Cette date marque la fin d’un long drame colonial, commencé 190 ans plus tôt par la conquête de l’Algérie en causant la mort de plusieurs centaines de milliers d’Algériens. Cette sinistre aventure va aboutir à une guerre où se mêleront le sang et les larmes des futurs citoyens d’Algérie et ceux des Français tant Pieds-noirs que Métropolitains.

Même si tout n’a pas été résolu le 19 mars 62 entre les deux pays, il s’agit d’une date symbolique marquant la fin des combats armés et c’est pour cela qu’elle a été choisie officiellement par la République française pour être la « journée nationale du souvenir et du recueillement à la mémoire des victimes civiles et militaires de la guerre d’Algérie et des combats en Tunisie et au Maroc. »

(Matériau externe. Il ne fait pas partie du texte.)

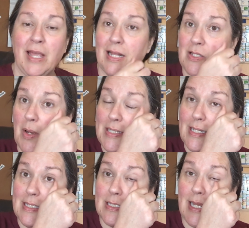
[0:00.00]
And so I
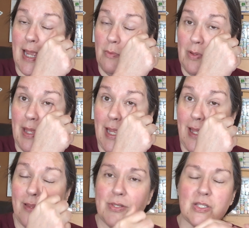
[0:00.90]
did stay
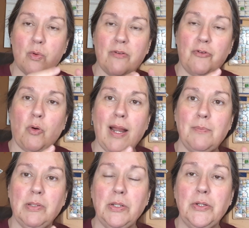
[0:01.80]
within the sort of gray
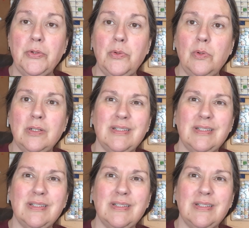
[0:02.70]
blue,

Réagir Pour Beaucaire, et de nombreuses autres associations, ne veulent pas voir disparaître le souvenir de ce terrible conflit et de ces victimes, qu’elles soient d’un bord de la Méditerranée ou de l’autre.

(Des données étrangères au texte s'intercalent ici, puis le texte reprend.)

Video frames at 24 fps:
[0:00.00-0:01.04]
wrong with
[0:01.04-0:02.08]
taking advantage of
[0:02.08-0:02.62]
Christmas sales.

C’est pour ces raisons qu’elles condamnent la scandaleuse décision de la municipalité de Beaucaire de supprimer le nom d’une rue de la ville rappelant cette date du 19 mars 1962.

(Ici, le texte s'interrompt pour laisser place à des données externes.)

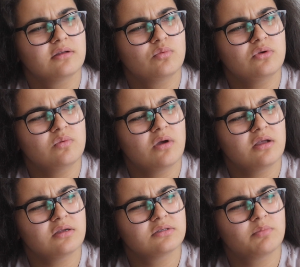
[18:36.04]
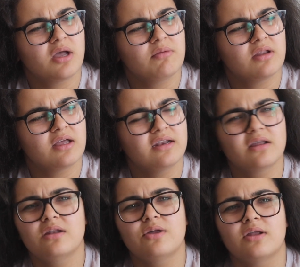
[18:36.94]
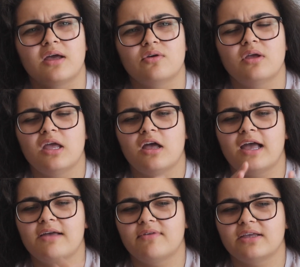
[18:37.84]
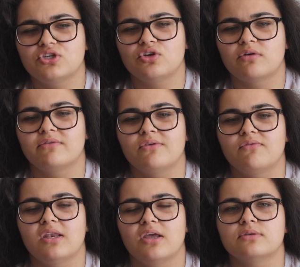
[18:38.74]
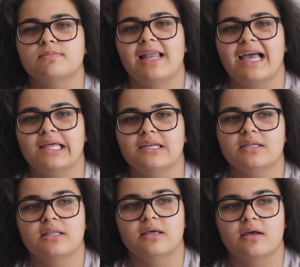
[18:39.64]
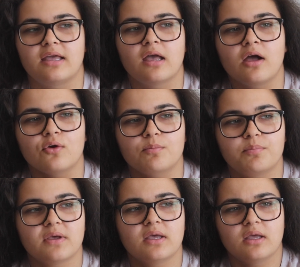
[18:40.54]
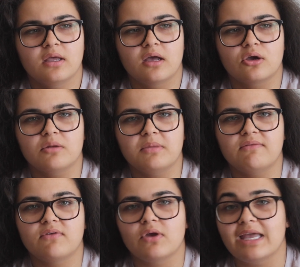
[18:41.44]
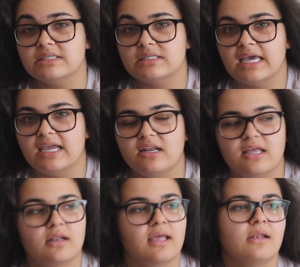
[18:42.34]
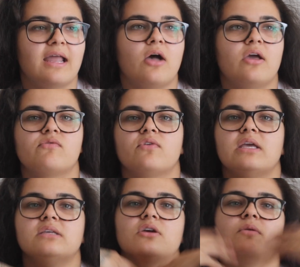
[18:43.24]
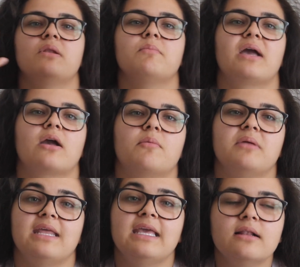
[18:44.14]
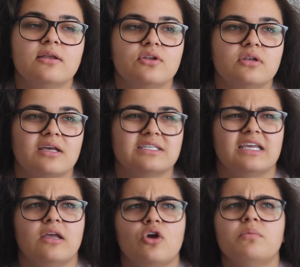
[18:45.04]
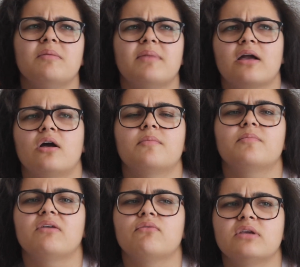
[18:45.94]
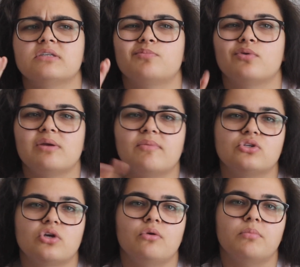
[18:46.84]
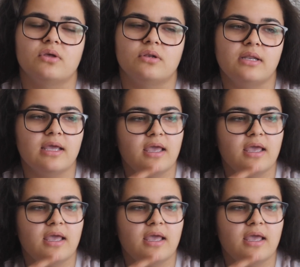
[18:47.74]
Woodworks? Pipeline? I don't know. I have actually got a few videos planned that I hope are going to be very entertaining. And now everything is opening back up in England. I say opening back up, everything's pretty much open.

Chaque année, pour ne pas laisser le maire Julien Sanchez falsifier l’histoire, ces associations se réunissent dans l’ancienne rue du 19 mars, pour, symboliquement, redonner à cette rue son nom initial.

En cette année 2022, exactement 60 ans après la fin de la guerre en Algérie, et particulièrement au moment où des discours révisionnistes circulent de façon insistante, il est encore plus important de marquer notre attachement aux valeurs de l’Histoire.